When he looked up, I saw the hope in his eyes. I'd seen that look on people's faces lots of times, and it was one I hated. I hated it because I usually had to disappoint them. They say at least a hundred billion people have lived and died on planet Earth before anyone alive today was even born, and as far as I know, they're all still here. But the dead have their own needs and keep their own schedules and only rarely do they match up with the needs and schedules of the living.
"Not right now," I said.
"Oh."
"But . . . I sense she's been here recently."
"Oh?"
I nodded. I didn't know why I said it. It wasn't my style. My policy was to be honest with people, even brutally so, not because I liked inflicting pain, but because I had a hard enough time with trut
h and reality and all the blurred lines of the world I inhabited without trying to figure out the truth and reality that other people needed to inhabit. It was strange that I was making an exception for him, this odd little man who'd so compartmentalized his grief that he wasn't allowing himself to feel anything at all.
"Listen," I said, "do you want to get rid of the ghost in your breadbox or not?"
He fixed his gaze on the hardwood floor where the sun shined through the window, motes of dust floating in the air in the shaft of light. "Yes," he whispered, "of course. I can't — I can't go on feeling this way. This queerness, I mean."
"Then you have to let your wife go."
He looked up, startled. "What?"
"I can't guarantee it will work," I said, "but I've seen this before. Objects of great emotional distress are often magnets for ghosts, especially the troubled ones. It's like — I don't know, like all that bottled up grief and regret of yours is carving out a space inside that breadbox which is kind of . . . sticky."
"Sticky?"
"Or something. Allows the guy who's carrying around Bernard's head to leave it there."
"Ah. So what do I do?"
"Well," I said, "I only have a guess, but I think you need to use the breadbox."
"What?"
"Put some bread in it."
"Some bread in it?"
He said this as if it was the strangest thing in the world, actually using a breadbox to store bread. "That's right," I said. "Look, you said this was her last project. I bet some part of you doesn't want to use it because that would be like admitting she's gone, that this last project of hers isn't going to happen.
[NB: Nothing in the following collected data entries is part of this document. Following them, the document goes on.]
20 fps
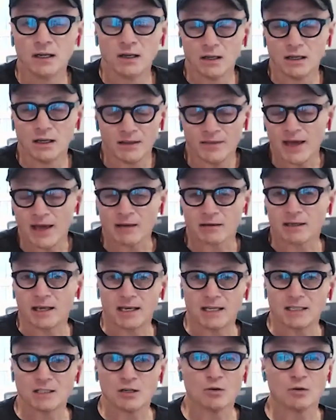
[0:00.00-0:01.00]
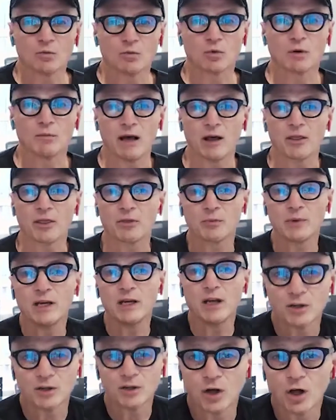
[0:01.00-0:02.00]
in that case, we're about
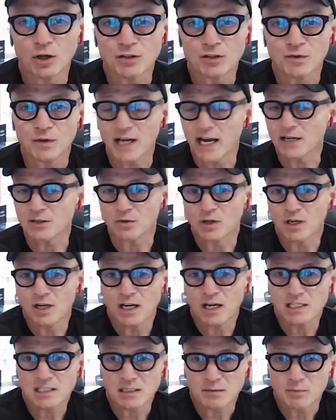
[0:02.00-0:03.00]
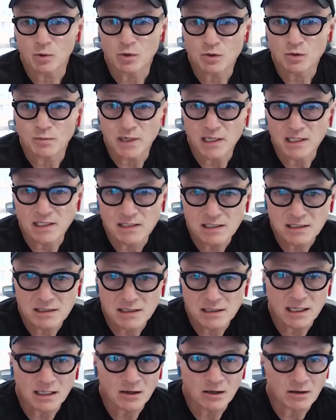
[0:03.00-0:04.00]
$300 for an actual customer, which means
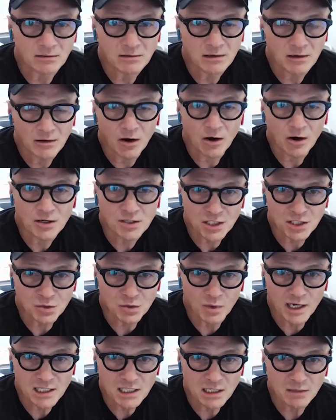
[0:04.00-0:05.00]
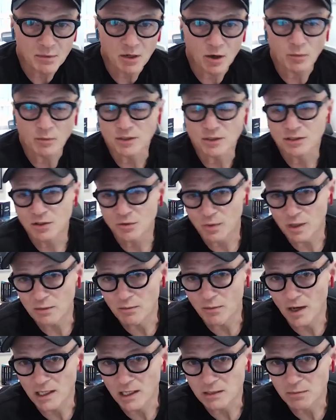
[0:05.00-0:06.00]
in our situation, it'd be almost 3
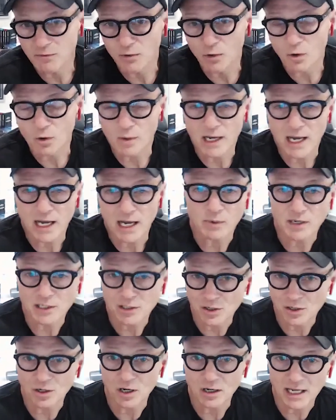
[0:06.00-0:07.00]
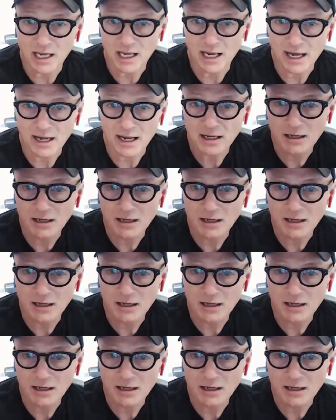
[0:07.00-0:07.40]
months before we had a return on CAC.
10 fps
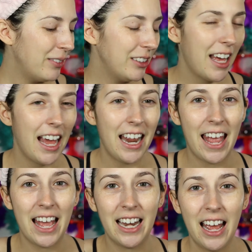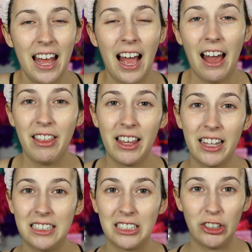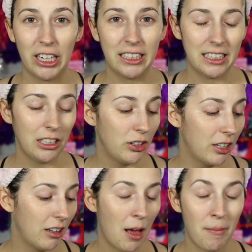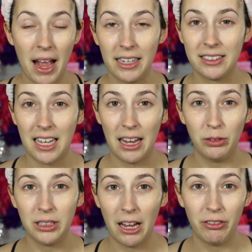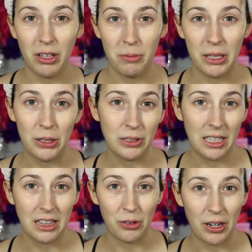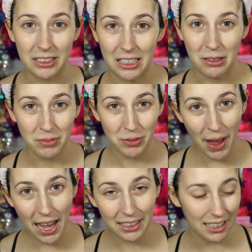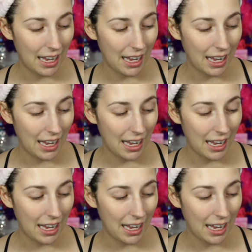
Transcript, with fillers: I'm gonna do that, and I think it's a great deal. You get a lot of masks. I will definitely be using the rest of these masks.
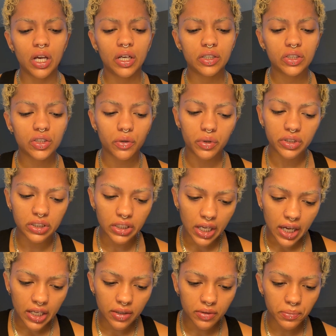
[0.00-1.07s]
So it's
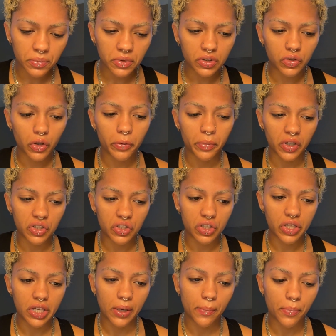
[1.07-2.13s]
not so much
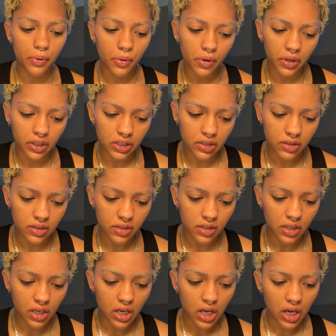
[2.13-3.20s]
the importance
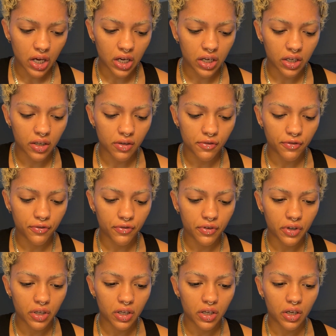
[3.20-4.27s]
of,
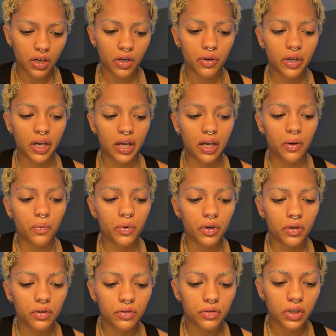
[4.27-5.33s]
okay,
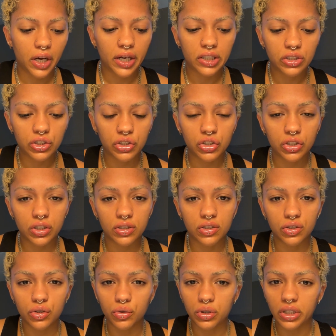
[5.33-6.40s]
well, I should
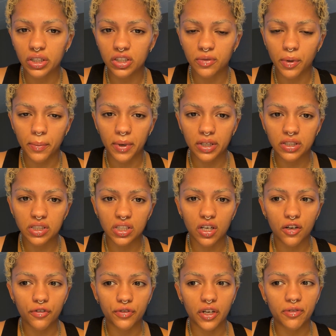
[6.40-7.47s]
just do things by
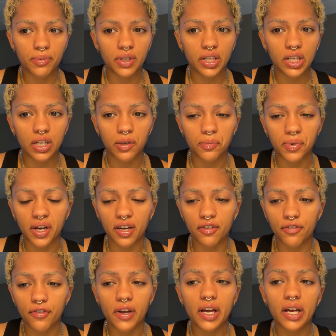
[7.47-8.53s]
myself. I've been getting by
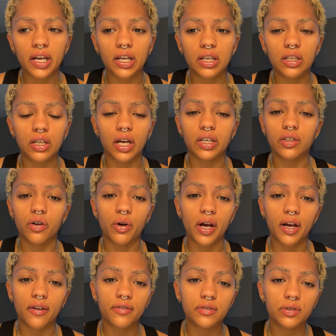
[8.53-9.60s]
fine. I don't
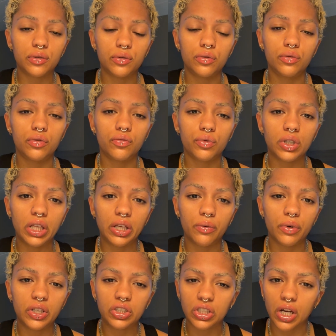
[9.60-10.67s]
have to really
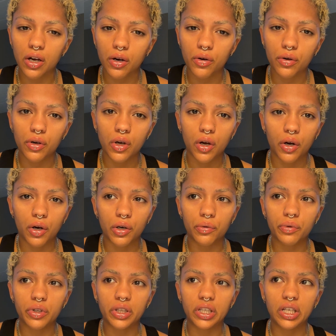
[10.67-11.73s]
reach out or
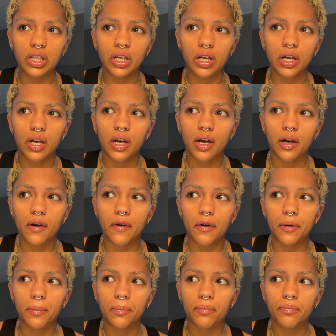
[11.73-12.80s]
really
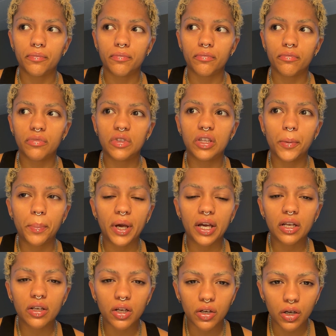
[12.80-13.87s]

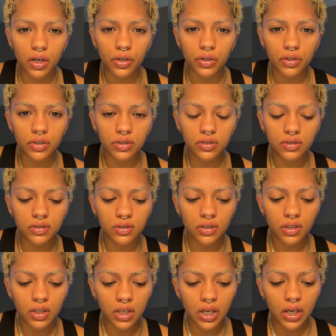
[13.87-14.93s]
depend on others.
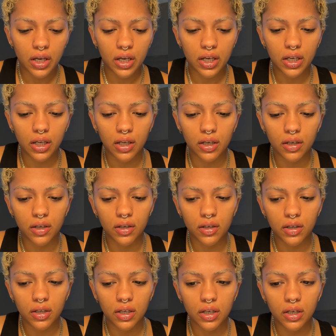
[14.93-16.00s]
And
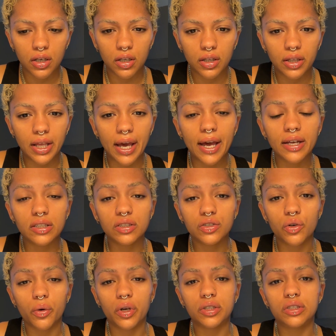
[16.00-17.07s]
that is
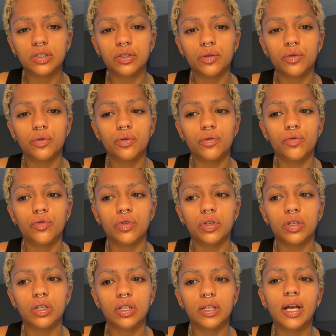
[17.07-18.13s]
going to
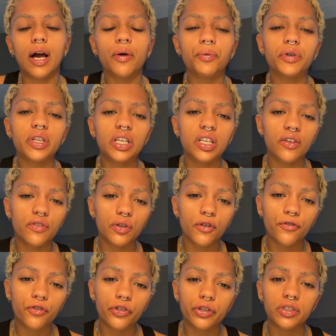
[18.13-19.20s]
not really give you the
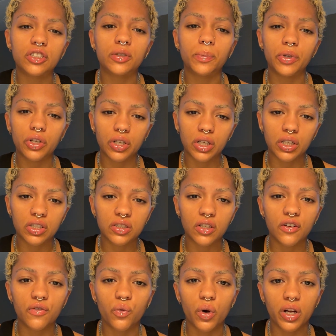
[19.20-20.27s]
full experience
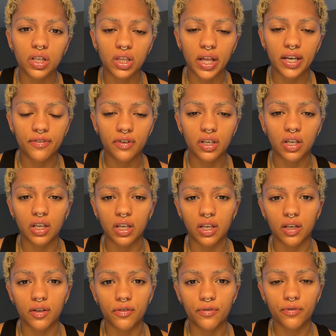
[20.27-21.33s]
of what life can
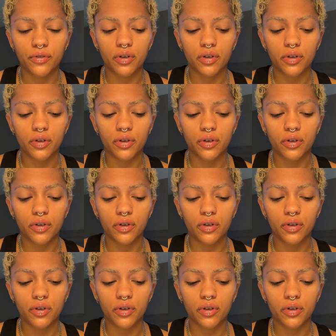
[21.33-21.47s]
give.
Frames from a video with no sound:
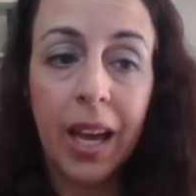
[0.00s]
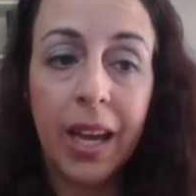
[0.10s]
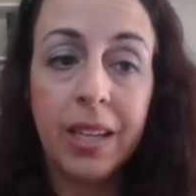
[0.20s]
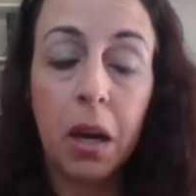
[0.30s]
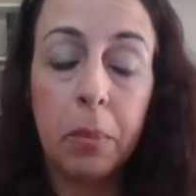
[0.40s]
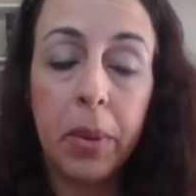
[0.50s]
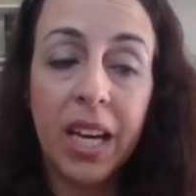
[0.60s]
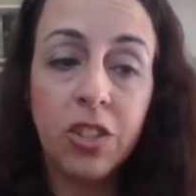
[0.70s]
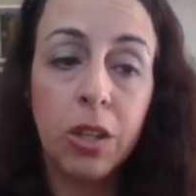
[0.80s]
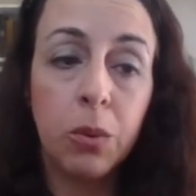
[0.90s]
and
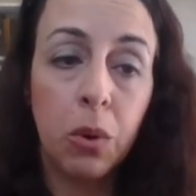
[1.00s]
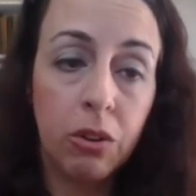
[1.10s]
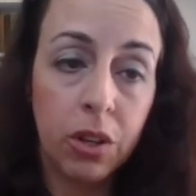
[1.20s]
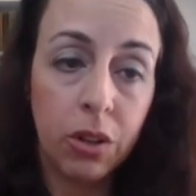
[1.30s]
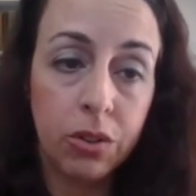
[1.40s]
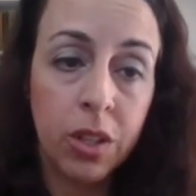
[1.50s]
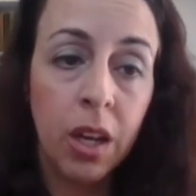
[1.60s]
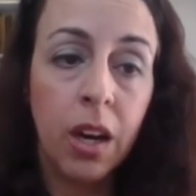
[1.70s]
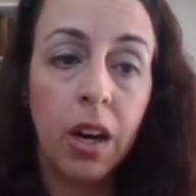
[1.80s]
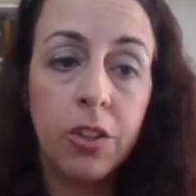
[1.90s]
Apache warriors
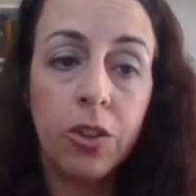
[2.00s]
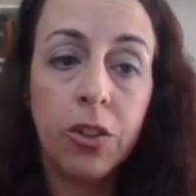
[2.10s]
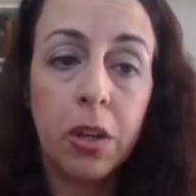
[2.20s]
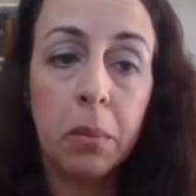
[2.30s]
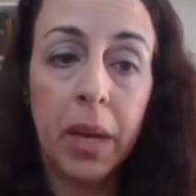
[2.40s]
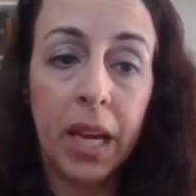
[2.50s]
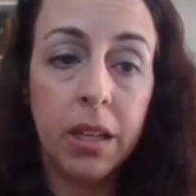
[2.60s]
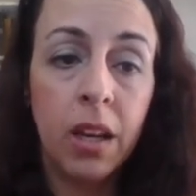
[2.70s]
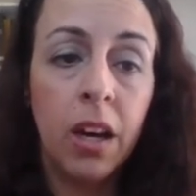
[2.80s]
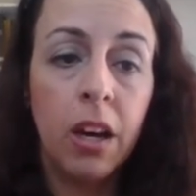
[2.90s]
under the
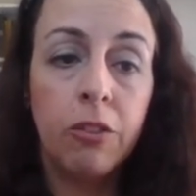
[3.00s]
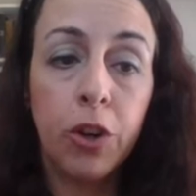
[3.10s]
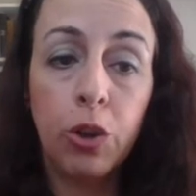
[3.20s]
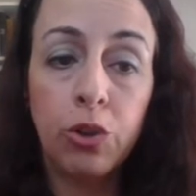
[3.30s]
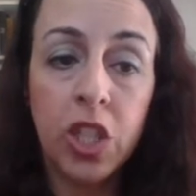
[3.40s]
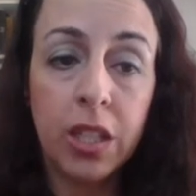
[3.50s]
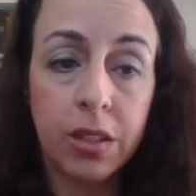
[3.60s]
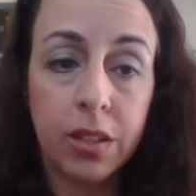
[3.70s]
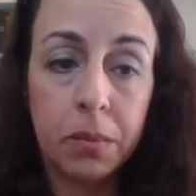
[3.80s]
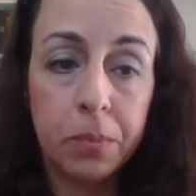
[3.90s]
command of
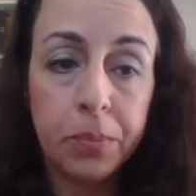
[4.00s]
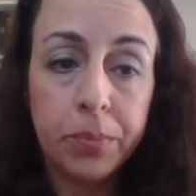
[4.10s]
Cochise.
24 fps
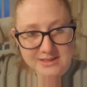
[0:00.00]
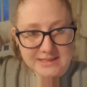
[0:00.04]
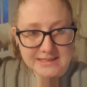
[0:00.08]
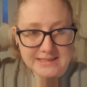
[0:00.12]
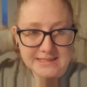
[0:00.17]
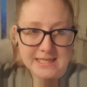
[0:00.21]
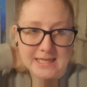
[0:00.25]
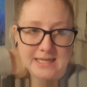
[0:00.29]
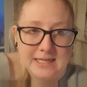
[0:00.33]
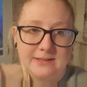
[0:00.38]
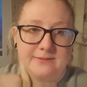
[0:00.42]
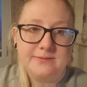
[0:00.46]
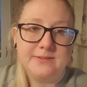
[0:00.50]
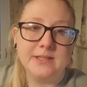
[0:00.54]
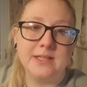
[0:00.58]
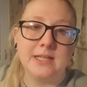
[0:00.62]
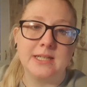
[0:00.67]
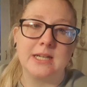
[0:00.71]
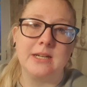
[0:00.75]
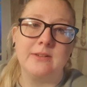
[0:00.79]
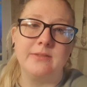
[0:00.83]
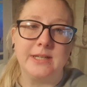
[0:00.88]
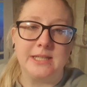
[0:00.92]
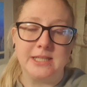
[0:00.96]
yeah, I feel
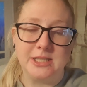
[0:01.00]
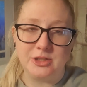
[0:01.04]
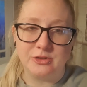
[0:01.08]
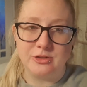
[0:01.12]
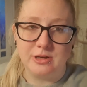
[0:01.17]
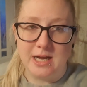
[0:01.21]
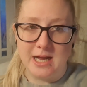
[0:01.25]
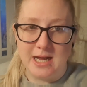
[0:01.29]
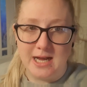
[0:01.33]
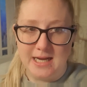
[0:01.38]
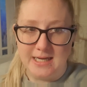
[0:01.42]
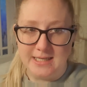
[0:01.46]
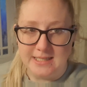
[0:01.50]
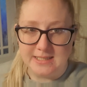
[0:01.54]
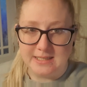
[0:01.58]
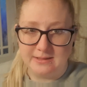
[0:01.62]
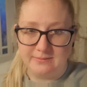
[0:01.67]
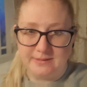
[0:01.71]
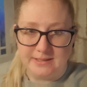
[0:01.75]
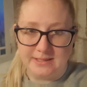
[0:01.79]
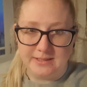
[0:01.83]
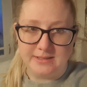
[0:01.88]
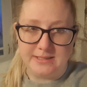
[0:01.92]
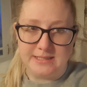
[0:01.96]
like I really tried, I
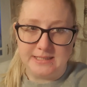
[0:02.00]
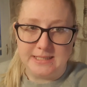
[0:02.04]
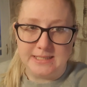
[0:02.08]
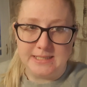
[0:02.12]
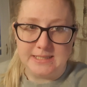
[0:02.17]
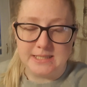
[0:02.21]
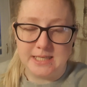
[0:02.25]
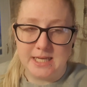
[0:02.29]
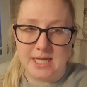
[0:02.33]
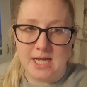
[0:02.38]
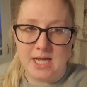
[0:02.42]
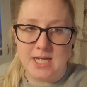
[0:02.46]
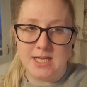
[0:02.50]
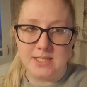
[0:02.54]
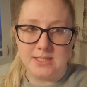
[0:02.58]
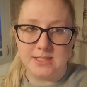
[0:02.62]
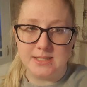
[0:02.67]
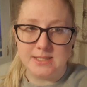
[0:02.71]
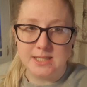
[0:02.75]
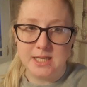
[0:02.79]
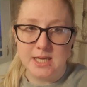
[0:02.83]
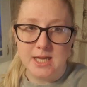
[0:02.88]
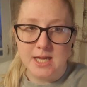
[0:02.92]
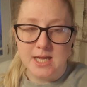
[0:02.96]
really did,
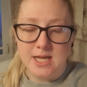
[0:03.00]
and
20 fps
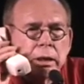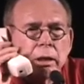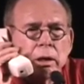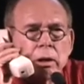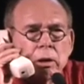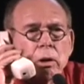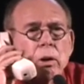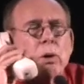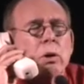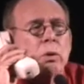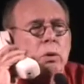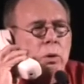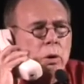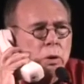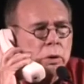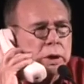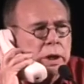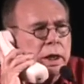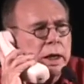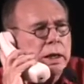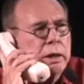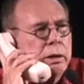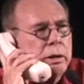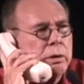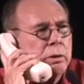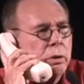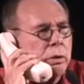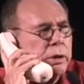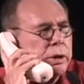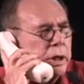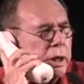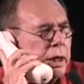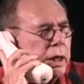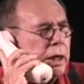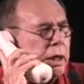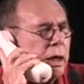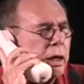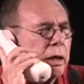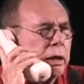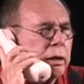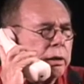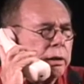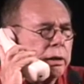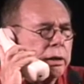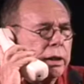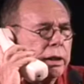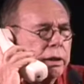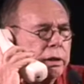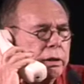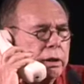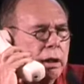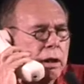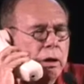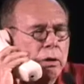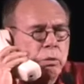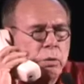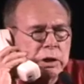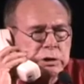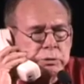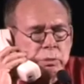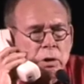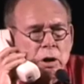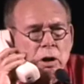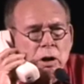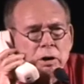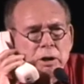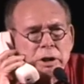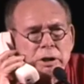Oh, okay, okay. Uh, uh, what's wrong?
Where do you keep your bread now?"
He was studying the glasses still held in his hand, as if unsure of how they got there, his face awash with confusion.
"Professor?" I prodded.
"Oh, um, the fridge," he said.
I found it on the bottom shelf, half a loaf of organic whole wheat bread, the same kind I often bought for myself. Maybe we had more in common than I thought. I held it out to him by the loose plastic tied off at the end, the loaf spinning slowly beneath my hand in the shaft of sunlight. He stared at the bread, unmoving. The little folds and wrinkles in the plastic, turning as they were, scattered shards of sunlight on the white cabinets and the oak floor. In that moment, the bread didn't seem like bread at all, but some sacred glass menagerie that held us both in its thrall.